Vox and Aldred shift at the same time, both reacting to the brothers’ subtle aggression, but Sin remains motionless, his mask refusing to slip. The guards sweep their gaze across all of us, lingering on me for a few extra seconds. The one with the reddish hair cocks an eyebrow at my attire, and his tongue darts out to moisten his lips, but he says nothing. Sin does react to that, in the slightest shifting of his shoulders to obscure me more from their view.
“Where’s your king?” he asks tightly.
“General Marlowe,” the lighter-haired one introduces. “We share the name, so you only need remember one. King Torin is waiting in the vessel. He should only require a few minut?—”
“We agreed to meet here. Forgive me, Generals, but it is insulting to think I would step blindly onto a potentially hostile ship.”
Vox scoffs in agreement, but Aldred remains a statue, only his eyes moving as they flick across the sea, scouting for Torin’s ship.
“Not you, Your Grace.” I don’t have time to register his words before Marlowe’s attention flicks to me. And then they become startlingly clear. “Only your pet.”
“No.” Sin’s growl is gravel, and he takes a step to the side, this time his effort to shield me not going unnoticed.
“It was King Torin that proposed the conditions of this meeting, and in a show of good faith, we opened our waystone for you,” Aldred interjects. “His refusal to come here himself is a grave insult to His Grace, not to mention a tremendous show of mistrust.”
“Our king assures you that no harm will come to the witch in his care, and she will be gone for only a few minutes. There is no need to?—”
“No one is stepping a foot off this island, General,” Sin snarls, his mask now definitely slipping to reveal the warlord beneath. “Anything your king wishes to say to the witch can and will be spoken in front of me. She is mine. Either Torin enters the causeway, or one of you returns to drag him here yourself, but I do not lend my toys out to others.”
The fair-haired brother drops his gaze, his eyes widening and his lips parting as his expression morphs into one of disgust. It’s then I notice that Sin’s claws have sprung forth, and he makes no attempt to sheathe them. And why should he? It isn’t as if Torin and his flunkies weren’t made well aware of what he is.
The reddish-haired brother steps around Aldred to take a better look at me, and the commander pivots so he still remains between us.

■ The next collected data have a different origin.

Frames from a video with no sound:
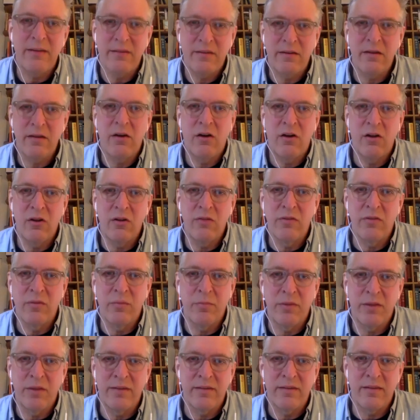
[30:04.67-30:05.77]
all over the
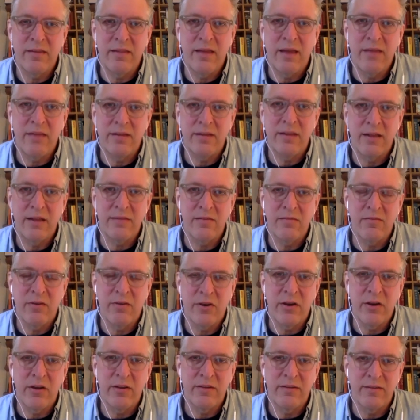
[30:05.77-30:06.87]
place, and I think that's a
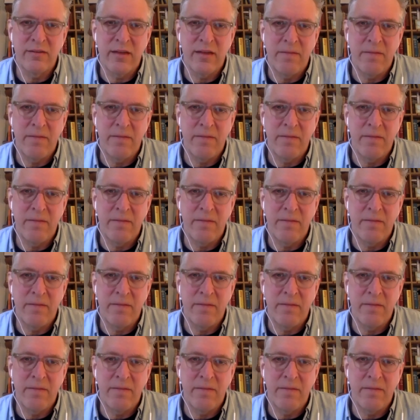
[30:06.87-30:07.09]
very good sign.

“I just wish to look at her,” he says. “Forgive my curiosities, but there isn’t much that intrigues our king, and I am simply wondering what it is about this… thing that warrants his interest so completely.”
I step around Aldred, tuning out the argument that is now progressing between Sin and the other brother. Aldred shoots me a warning look, but I dismiss it as I step closer to the general. “I’m inclined to say the shifter king keeps me around for my charming personality, but he wouldn’t know a tolerable woman from his own ass. You should see the company he brings to his bed. Quite pathetic, really.” I part my lips then, just enough to brandish my teeth. “I just keep holding out hope he will eventually feed them to me when he grows bored of their unimaginative forms of pleasure.”
The guard beholds me with a furrow in his brow, his expression a mix of bewilderment and curiosity, but not fear. “You’re awfully bold for a witch without her magic.”
“A witch without her magic, sure. A witch without her appetite? Oh, goddess no, General.”
“Retrieve your king, or we take our leave,” Sin demands from my left. There’s just enough fury in his tone for Aldred to look towards where they argue.
That’s all it takes.
That one lapse.
I don’t have time to react before the guard dives for me, his words hot on my face. “This won’t be pleasant, witch.”
And that’s when the world turns gray.